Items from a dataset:
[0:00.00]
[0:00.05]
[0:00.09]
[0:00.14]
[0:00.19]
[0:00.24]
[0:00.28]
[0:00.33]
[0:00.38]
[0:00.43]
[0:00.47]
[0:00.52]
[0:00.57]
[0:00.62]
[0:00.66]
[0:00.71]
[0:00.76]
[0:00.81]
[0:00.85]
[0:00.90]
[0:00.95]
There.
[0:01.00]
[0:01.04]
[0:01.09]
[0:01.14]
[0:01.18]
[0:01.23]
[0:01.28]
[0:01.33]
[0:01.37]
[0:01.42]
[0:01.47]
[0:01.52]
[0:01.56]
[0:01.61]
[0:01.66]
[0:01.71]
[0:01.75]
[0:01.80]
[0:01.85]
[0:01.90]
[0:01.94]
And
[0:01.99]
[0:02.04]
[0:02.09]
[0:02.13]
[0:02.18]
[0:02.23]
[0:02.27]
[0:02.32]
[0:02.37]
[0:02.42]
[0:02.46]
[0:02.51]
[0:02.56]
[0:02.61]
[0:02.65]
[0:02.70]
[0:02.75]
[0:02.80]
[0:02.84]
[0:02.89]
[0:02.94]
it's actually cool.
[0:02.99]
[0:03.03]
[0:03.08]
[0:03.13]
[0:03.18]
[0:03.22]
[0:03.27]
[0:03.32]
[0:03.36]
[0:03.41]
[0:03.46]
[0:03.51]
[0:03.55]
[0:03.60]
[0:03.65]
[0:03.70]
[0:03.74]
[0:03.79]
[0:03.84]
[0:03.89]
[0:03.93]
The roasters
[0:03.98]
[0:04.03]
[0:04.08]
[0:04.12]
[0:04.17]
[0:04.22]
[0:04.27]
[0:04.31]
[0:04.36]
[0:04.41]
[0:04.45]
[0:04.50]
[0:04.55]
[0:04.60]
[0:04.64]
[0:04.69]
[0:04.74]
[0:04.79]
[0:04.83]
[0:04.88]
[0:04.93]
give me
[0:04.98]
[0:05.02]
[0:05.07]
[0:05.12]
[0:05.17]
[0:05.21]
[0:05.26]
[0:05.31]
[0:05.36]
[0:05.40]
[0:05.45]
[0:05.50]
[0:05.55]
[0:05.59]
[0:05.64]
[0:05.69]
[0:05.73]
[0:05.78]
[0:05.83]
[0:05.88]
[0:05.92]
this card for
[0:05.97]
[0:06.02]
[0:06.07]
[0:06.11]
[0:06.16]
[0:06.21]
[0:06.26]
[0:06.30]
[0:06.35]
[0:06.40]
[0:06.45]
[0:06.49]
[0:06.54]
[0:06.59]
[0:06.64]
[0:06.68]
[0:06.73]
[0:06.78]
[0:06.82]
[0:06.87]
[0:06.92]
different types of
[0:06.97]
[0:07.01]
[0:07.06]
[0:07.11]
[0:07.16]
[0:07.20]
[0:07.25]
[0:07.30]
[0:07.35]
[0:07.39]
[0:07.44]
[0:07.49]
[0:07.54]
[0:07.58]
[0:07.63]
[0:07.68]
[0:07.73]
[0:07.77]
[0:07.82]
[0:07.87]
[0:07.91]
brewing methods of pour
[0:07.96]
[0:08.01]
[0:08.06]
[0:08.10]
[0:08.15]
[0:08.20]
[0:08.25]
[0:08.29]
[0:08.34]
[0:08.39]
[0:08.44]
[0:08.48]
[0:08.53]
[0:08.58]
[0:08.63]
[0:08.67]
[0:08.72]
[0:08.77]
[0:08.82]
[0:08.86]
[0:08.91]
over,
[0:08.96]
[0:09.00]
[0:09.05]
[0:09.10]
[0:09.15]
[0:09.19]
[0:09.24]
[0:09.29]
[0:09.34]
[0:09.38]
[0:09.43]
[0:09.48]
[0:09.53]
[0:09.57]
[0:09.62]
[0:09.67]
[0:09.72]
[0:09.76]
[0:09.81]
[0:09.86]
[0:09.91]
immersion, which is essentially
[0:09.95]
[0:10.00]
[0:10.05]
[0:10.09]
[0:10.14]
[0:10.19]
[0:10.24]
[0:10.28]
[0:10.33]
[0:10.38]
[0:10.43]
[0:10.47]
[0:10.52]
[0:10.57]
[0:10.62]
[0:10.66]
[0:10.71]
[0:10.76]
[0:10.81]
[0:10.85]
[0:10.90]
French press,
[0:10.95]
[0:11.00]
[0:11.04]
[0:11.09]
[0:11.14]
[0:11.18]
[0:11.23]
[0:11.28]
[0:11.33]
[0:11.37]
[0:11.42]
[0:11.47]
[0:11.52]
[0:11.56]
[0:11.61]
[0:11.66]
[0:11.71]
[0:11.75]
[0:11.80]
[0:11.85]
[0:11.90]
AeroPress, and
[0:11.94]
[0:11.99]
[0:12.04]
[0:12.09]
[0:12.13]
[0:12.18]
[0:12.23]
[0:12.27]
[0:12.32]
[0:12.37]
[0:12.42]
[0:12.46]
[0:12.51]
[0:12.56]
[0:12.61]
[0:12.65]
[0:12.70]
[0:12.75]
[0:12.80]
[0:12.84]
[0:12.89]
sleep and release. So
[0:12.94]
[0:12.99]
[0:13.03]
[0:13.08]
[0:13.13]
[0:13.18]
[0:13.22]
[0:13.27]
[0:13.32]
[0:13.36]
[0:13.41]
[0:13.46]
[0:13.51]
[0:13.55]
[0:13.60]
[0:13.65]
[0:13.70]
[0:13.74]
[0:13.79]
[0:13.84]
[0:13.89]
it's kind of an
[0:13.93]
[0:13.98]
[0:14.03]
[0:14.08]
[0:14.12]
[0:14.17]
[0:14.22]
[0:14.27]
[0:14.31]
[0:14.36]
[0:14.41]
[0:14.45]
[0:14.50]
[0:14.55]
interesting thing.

→ **INSTRUCTIONS TO FOLLOW**: For each line in the data, set it down again exactly.

→ **RESULT OF THIS EXERCISE**:
[0:00.00]
[0:00.05]
[0:00.09]
[0:00.14]
[0:00.19]
[0:00.24]
[0:00.28]
[0:00.33]
[0:00.38]
[0:00.43]
[0:00.47]
[0:00.52]
[0:00.57]
[0:00.62]
[0:00.66]
[0:00.71]
[0:00.76]
[0:00.81]
[0:00.85]
[0:00.90]
[0:00.95]
There.
[0:01.00]
[0:01.04]
[0:01.09]
[0:01.14]
[0:01.18]
[0:01.23]
[0:01.28]
[0:01.33]
[0:01.37]
[0:01.42]
[0:01.47]
[0:01.52]
[0:01.56]
[0:01.61]
[0:01.66]
[0:01.71]
[0:01.75]
[0:01.80]
[0:01.85]
[0:01.90]
[0:01.94]
And
[0:01.99]
[0:02.04]
[0:02.09]
[0:02.13]
[0:02.18]
[0:02.23]
[0:02.27]
[0:02.32]
[0:02.37]
[0:02.42]
[0:02.46]
[0:02.51]
[0:02.56]
[0:02.61]
[0:02.65]
[0:02.70]
[0:02.75]
[0:02.80]
[0:02.84]
[0:02.89]
[0:02.94]
it's actually cool.
[0:02.99]
[0:03.03]
[0:03.08]
[0:03.13]
[0:03.18]
[0:03.22]
[0:03.27]
[0:03.32]
[0:03.36]
[0:03.41]
[0:03.46]
[0:03.51]
[0:03.55]
[0:03.60]
[0:03.65]
[0:03.70]
[0:03.74]
[0:03.79]
[0:03.84]
[0:03.89]
[0:03.93]
The roasters
[0:03.98]
[0:04.03]
[0:04.08]
[0:04.12]
[0:04.17]
[0:04.22]
[0:04.27]
[0:04.31]
[0:04.36]
[0:04.41]
[0:04.45]
[0:04.50]
[0:04.55]
[0:04.60]
[0:04.64]
[0:04.69]
[0:04.74]
[0:04.79]
[0:04.83]
[0:04.88]
[0:04.93]
give me
[0:04.98]
[0:05.02]
[0:05.07]
[0:05.12]
[0:05.17]
[0:05.21]
[0:05.26]
[0:05.31]
[0:05.36]
[0:05.40]
[0:05.45]
[0:05.50]
[0:05.55]
[0:05.59]
[0:05.64]
[0:05.69]
[0:05.73]
[0:05.78]
[0:05.83]
[0:05.88]
[0:05.92]
this card for
[0:05.97]
[0:06.02]
[0:06.07]
[0:06.11]
[0:06.16]
[0:06.21]
[0:06.26]
[0:06.30]
[0:06.35]
[0:06.40]
[0:06.45]
[0:06.49]
[0:06.54]
[0:06.59]
[0:06.64]
[0:06.68]
[0:06.73]
[0:06.78]
[0:06.82]
[0:06.87]
[0:06.92]
different types of
[0:06.97]
[0:07.01]
[0:07.06]
[0:07.11]
[0:07.16]
[0:07.20]
[0:07.25]
[0:07.30]
[0:07.35]
[0:07.39]
[0:07.44]
[0:07.49]
[0:07.54]
[0:07.58]
[0:07.63]
[0:07.68]
[0:07.73]
[0:07.77]
[0:07.82]
[0:07.87]
[0:07.91]
brewing methods of pour
[0:07.96]
[0:08.01]
[0:08.06]
[0:08.10]
[0:08.15]
[0:08.20]
[0:08.25]
[0:08.29]
[0:08.34]
[0:08.39]
[0:08.44]
[0:08.48]
[0:08.53]
[0:08.58]
[0:08.63]
[0:08.67]
[0:08.72]
[0:08.77]
[0:08.82]
[0:08.86]
[0:08.91]
over,
[0:08.96]
[0:09.00]
[0:09.05]
[0:09.10]
[0:09.15]
[0:09.19]
[0:09.24]
[0:09.29]
[0:09.34]
[0:09.38]
[0:09.43]
[0:09.48]
[0:09.53]
[0:09.57]
[0:09.62]
[0:09.67]
[0:09.72]
[0:09.76]
[0:09.81]
[0:09.86]
[0:09.91]
immersion, which is essentially
[0:09.95]
[0:10.00]
[0:10.05]
[0:10.09]
[0:10.14]
[0:10.19]
[0:10.24]
[0:10.28]
[0:10.33]
[0:10.38]
[0:10.43]
[0:10.47]
[0:10.52]
[0:10.57]
[0:10.62]
[0:10.66]
[0:10.71]
[0:10.76]
[0:10.81]
[0:10.85]
[0:10.90]
French press,
[0:10.95]
[0:11.00]
[0:11.04]
[0:11.09]
[0:11.14]
[0:11.18]
[0:11.23]
[0:11.28]
[0:11.33]
[0:11.37]
[0:11.42]
[0:11.47]
[0:11.52]
[0:11.56]
[0:11.61]
[0:11.66]
[0:11.71]
[0:11.75]
[0:11.80]
[0:11.85]
[0:11.90]
AeroPress, and
[0:11.94]
[0:11.99]
[0:12.04]
[0:12.09]
[0:12.13]
[0:12.18]
[0:12.23]
[0:12.27]
[0:12.32]
[0:12.37]
[0:12.42]
[0:12.46]
[0:12.51]
[0:12.56]
[0:12.61]
[0:12.65]
[0:12.70]
[0:12.75]
[0:12.80]
[0:12.84]
[0:12.89]
sleep and release. So
[0:12.94]
[0:12.99]
[0:13.03]
[0:13.08]
[0:13.13]
[0:13.18]
[0:13.22]
[0:13.27]
[0:13.32]
[0:13.36]
[0:13.41]
[0:13.46]
[0:13.51]
[0:13.55]
[0:13.60]
[0:13.65]
[0:13.70]
[0:13.74]
[0:13.79]
[0:13.84]
[0:13.89]
it's kind of an
[0:13.93]
[0:13.98]
[0:14.03]
[0:14.08]
[0:14.12]
[0:14.17]
[0:14.22]
[0:14.27]
[0:14.31]
[0:14.36]
[0:14.41]
[0:14.45]
[0:14.50]
[0:14.55]
interesting thing.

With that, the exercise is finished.